14. The kit of claim 12, wherein one carrier of the pair has dimensions of tube diameter and tube height and tube receptacle positions as shown in FIG. 3, and the other carrier of the pair has dimensions of tube diameter and tube height and tube receptacle positions as shown in FIG. 4.

15. A high-throughput method of transferring sample liquid from a plurality of tubes having a volume of at least 1.5 mL each to 96-well plates, the method comprising the steps of: (a) transferring said tubes into tube receptacles of a tube carrier of claim 1;(b) removing liquid simultaneously from all of the tubes in the tube carrier using a liquid handling device; and(c) depositing said liquid simultaneously into wells of a 96-well plate using the liquid handling device.

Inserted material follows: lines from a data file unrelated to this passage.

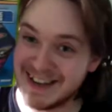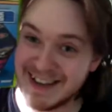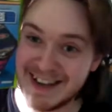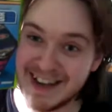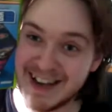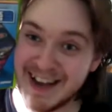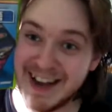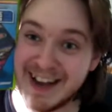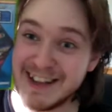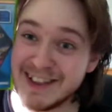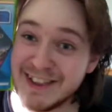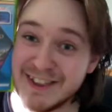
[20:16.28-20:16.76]

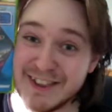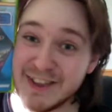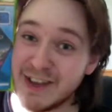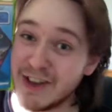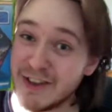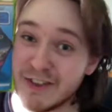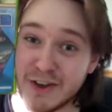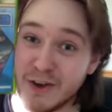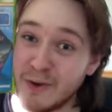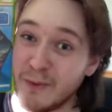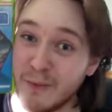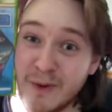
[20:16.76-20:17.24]

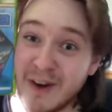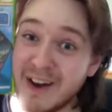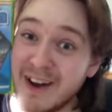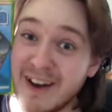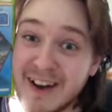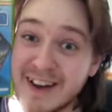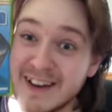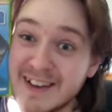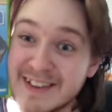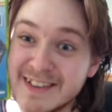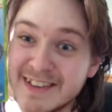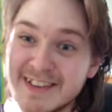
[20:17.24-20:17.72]
another
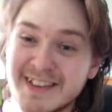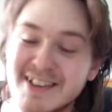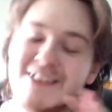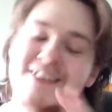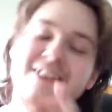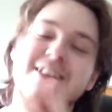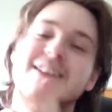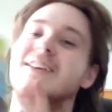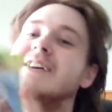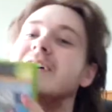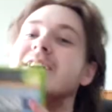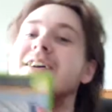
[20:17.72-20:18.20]
one,
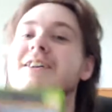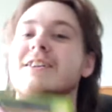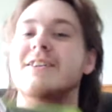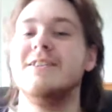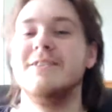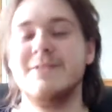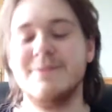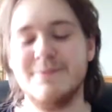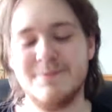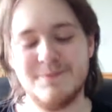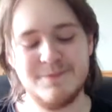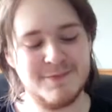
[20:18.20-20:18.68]

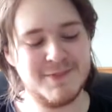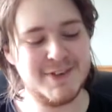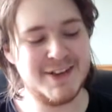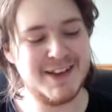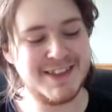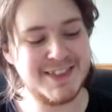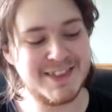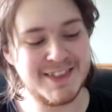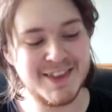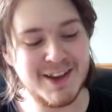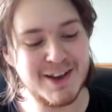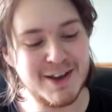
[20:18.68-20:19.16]
a
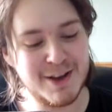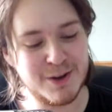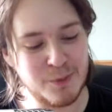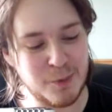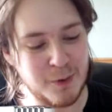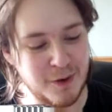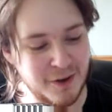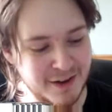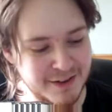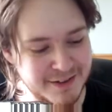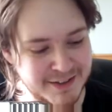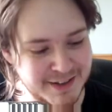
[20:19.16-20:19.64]
third
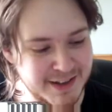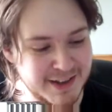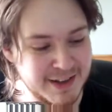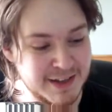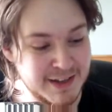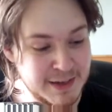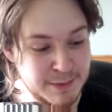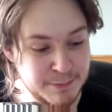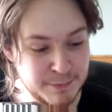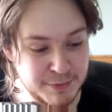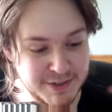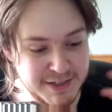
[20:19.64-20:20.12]
one,
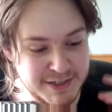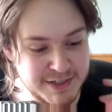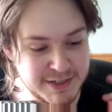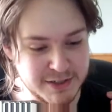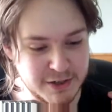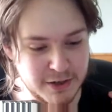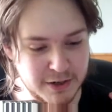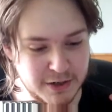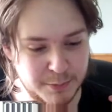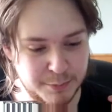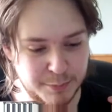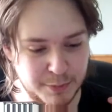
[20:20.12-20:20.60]
but this has
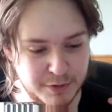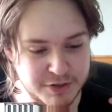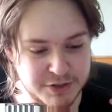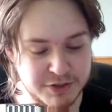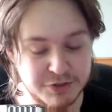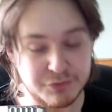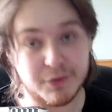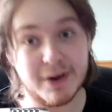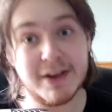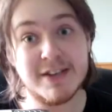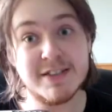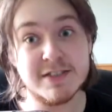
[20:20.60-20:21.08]
got a bunch of
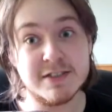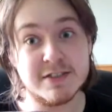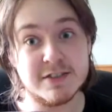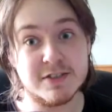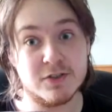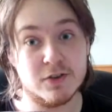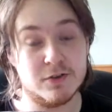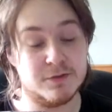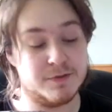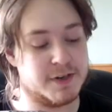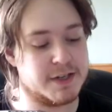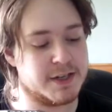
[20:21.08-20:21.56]
racing
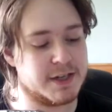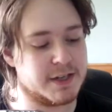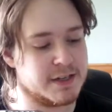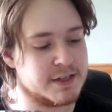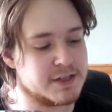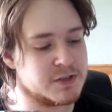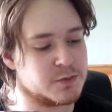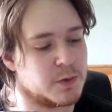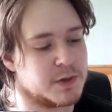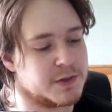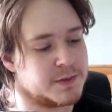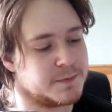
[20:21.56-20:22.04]
stuff in it. This
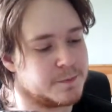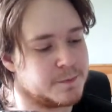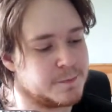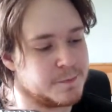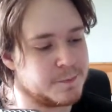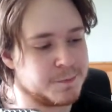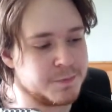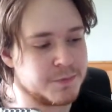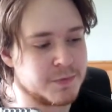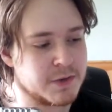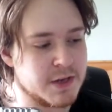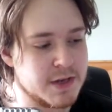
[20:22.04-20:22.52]
one,
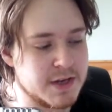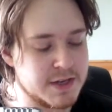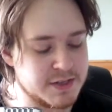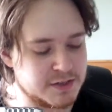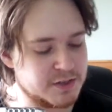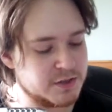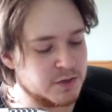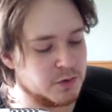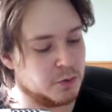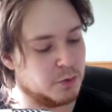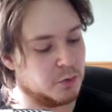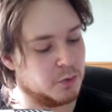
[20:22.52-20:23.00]
this is
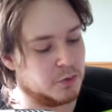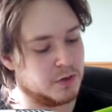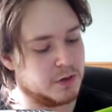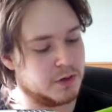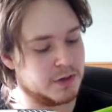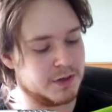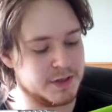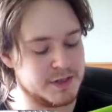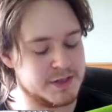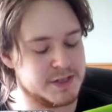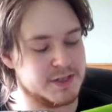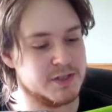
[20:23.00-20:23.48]
all
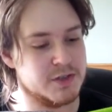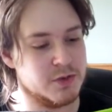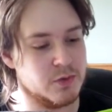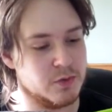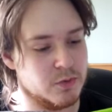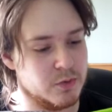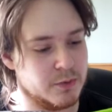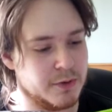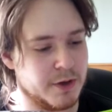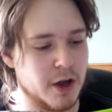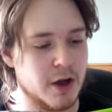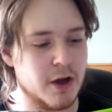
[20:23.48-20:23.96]

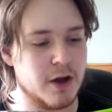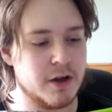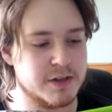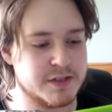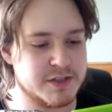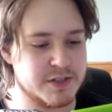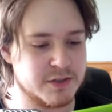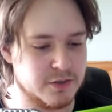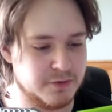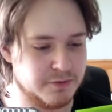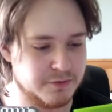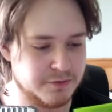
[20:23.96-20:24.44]
car
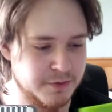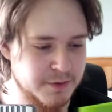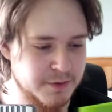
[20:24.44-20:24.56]
stuff.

16. The method of claim 15, wherein steps (a)-(c) are carried out first using a carrier having an arrangement of tube receptacles corresponding to that shown in FIG. 3 and then steps (a)-(c) are repeated using a carrier having an arrangement of tube receptacles corresponding to that shown in FIG. 4, or wherein steps (a)-(c) are carried out first using a carrier having an arrangement of tube receptacles corresponding to that shown in FIG. 4 and then steps (a)-(c) are repeated using a carrier having an arrangement of tube receptacles corresponding to that shown in FIG. 3.

17. The method of claim 15, further comprising the step of: (a1) centrifuging the tubes simultaneously in said carrier.

18. The method of claim 15, wherein the tube carrier comprises viewing windows along each side that permit visualization of contents of each tube adjacent to an edge of the carrier, the method further comprising the step of: (a2) setting a depth of travel into the tubes of pipet tips of a liquid handling device using the viewing windows prior to performing step (b) with the liquid handling device.

19. The method of claim 15, further comprising controlling the temperature of the tube carrier using a temperature control device.

20. The method of claim 15, wherein the sample liquid comprises a tissue extract, a body fluid, or cells.